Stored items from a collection
———
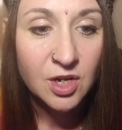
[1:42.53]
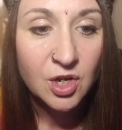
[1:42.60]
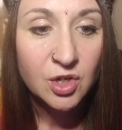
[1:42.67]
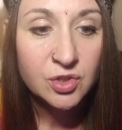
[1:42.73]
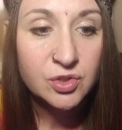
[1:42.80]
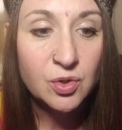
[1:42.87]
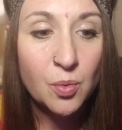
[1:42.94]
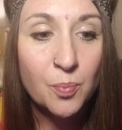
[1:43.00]

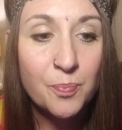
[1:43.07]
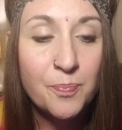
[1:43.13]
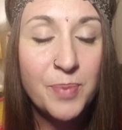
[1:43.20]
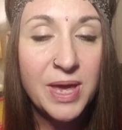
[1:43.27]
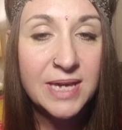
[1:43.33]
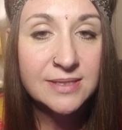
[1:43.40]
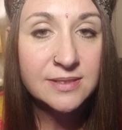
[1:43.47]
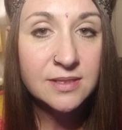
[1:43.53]
So
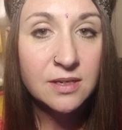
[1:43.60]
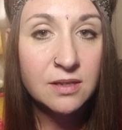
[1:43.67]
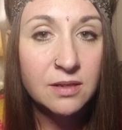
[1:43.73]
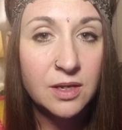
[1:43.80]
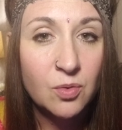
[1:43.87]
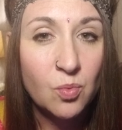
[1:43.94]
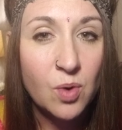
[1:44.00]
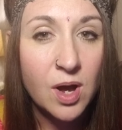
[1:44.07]

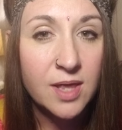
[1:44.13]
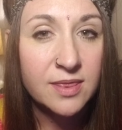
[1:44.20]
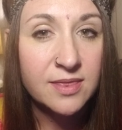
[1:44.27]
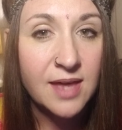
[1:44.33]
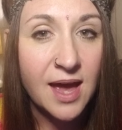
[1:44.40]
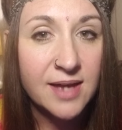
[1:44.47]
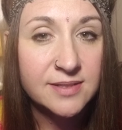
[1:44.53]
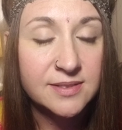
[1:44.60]
basically what
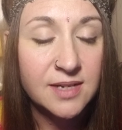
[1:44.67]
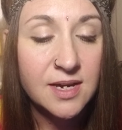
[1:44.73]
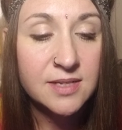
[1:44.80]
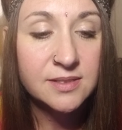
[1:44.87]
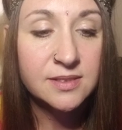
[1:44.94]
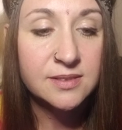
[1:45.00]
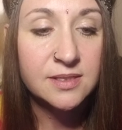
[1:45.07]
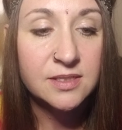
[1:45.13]
that
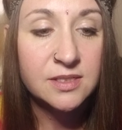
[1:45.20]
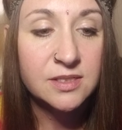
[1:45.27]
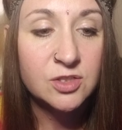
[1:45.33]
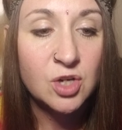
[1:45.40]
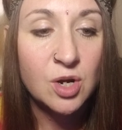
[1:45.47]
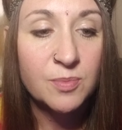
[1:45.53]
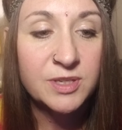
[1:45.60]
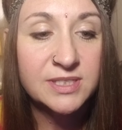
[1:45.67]
does is it
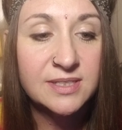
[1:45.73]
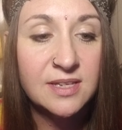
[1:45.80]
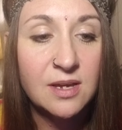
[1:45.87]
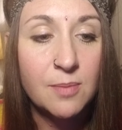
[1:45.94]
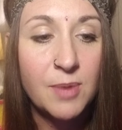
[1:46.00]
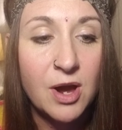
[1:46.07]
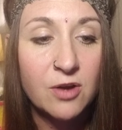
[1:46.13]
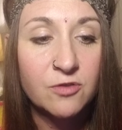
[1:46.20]
determines the
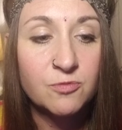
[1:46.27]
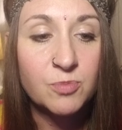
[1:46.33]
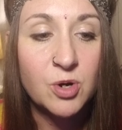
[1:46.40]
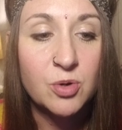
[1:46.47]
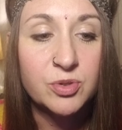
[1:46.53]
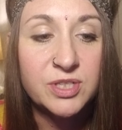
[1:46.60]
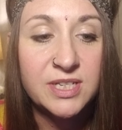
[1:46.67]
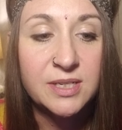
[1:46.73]
amount of
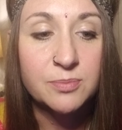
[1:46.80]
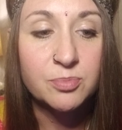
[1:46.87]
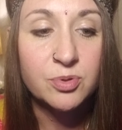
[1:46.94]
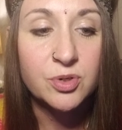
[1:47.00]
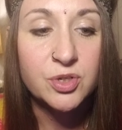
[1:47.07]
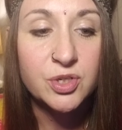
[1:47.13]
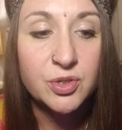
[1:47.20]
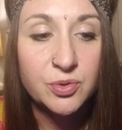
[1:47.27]
protein
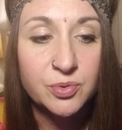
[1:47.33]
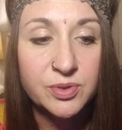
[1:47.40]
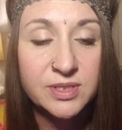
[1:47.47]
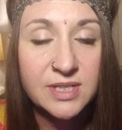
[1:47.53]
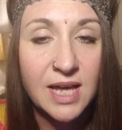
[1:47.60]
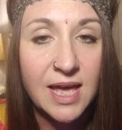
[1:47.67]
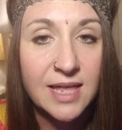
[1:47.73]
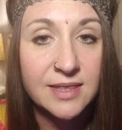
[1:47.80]
produced
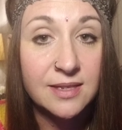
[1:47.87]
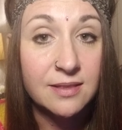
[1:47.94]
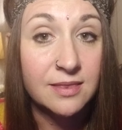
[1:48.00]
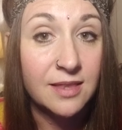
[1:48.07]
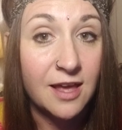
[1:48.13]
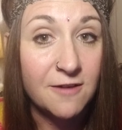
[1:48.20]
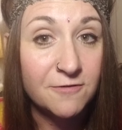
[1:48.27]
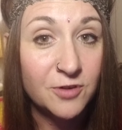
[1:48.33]
and the
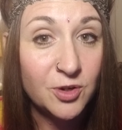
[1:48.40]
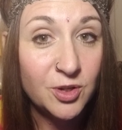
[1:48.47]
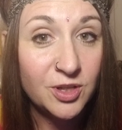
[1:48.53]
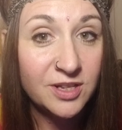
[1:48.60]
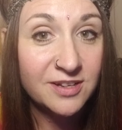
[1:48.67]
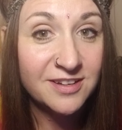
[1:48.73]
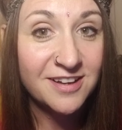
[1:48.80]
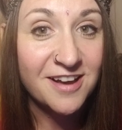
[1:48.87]

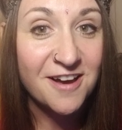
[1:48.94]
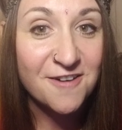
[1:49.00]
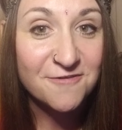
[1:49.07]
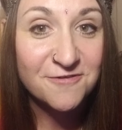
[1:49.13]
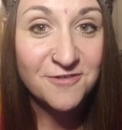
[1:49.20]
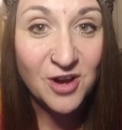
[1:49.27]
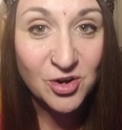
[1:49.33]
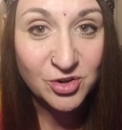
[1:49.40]
level of
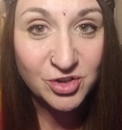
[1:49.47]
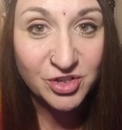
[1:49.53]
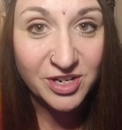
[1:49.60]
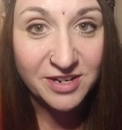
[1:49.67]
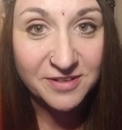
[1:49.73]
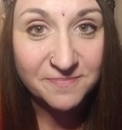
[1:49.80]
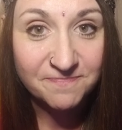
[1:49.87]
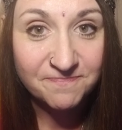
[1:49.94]

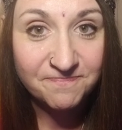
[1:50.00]
function.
———
> **What you have to do**: Each entry should come back exactly as written, with its pictures omitted.

> **Task answer**:
[1:42.53]
[1:42.60]
[1:42.67]
[1:42.73]
[1:42.80]
[1:42.87]
[1:42.94]
[1:43.00]

[1:43.07]
[1:43.13]
[1:43.20]
[1:43.27]
[1:43.33]
[1:43.40]
[1:43.47]
[1:43.53]
So
[1:43.60]
[1:43.67]
[1:43.73]
[1:43.80]
[1:43.87]
[1:43.94]
[1:44.00]
[1:44.07]

[1:44.13]
[1:44.20]
[1:44.27]
[1:44.33]
[1:44.40]
[1:44.47]
[1:44.53]
[1:44.60]
basically what
[1:44.67]
[1:44.73]
[1:44.80]
[1:44.87]
[1:44.94]
[1:45.00]
[1:45.07]
[1:45.13]
that
[1:45.20]
[1:45.27]
[1:45.33]
[1:45.40]
[1:45.47]
[1:45.53]
[1:45.60]
[1:45.67]
does is it
[1:45.73]
[1:45.80]
[1:45.87]
[1:45.94]
[1:46.00]
[1:46.07]
[1:46.13]
[1:46.20]
determines the
[1:46.27]
[1:46.33]
[1:46.40]
[1:46.47]
[1:46.53]
[1:46.60]
[1:46.67]
[1:46.73]
amount of
[1:46.80]
[1:46.87]
[1:46.94]
[1:47.00]
[1:47.07]
[1:47.13]
[1:47.20]
[1:47.27]
protein
[1:47.33]
[1:47.40]
[1:47.47]
[1:47.53]
[1:47.60]
[1:47.67]
[1:47.73]
[1:47.80]
produced
[1:47.87]
[1:47.94]
[1:48.00]
[1:48.07]
[1:48.13]
[1:48.20]
[1:48.27]
[1:48.33]
and the
[1:48.40]
[1:48.47]
[1:48.53]
[1:48.60]
[1:48.67]
[1:48.73]
[1:48.80]
[1:48.87]

[1:48.94]
[1:49.00]
[1:49.07]
[1:49.13]
[1:49.20]
[1:49.27]
[1:49.33]
[1:49.40]
level of
[1:49.47]
[1:49.53]
[1:49.60]
[1:49.67]
[1:49.73]
[1:49.80]
[1:49.87]
[1:49.94]

[1:50.00]
function.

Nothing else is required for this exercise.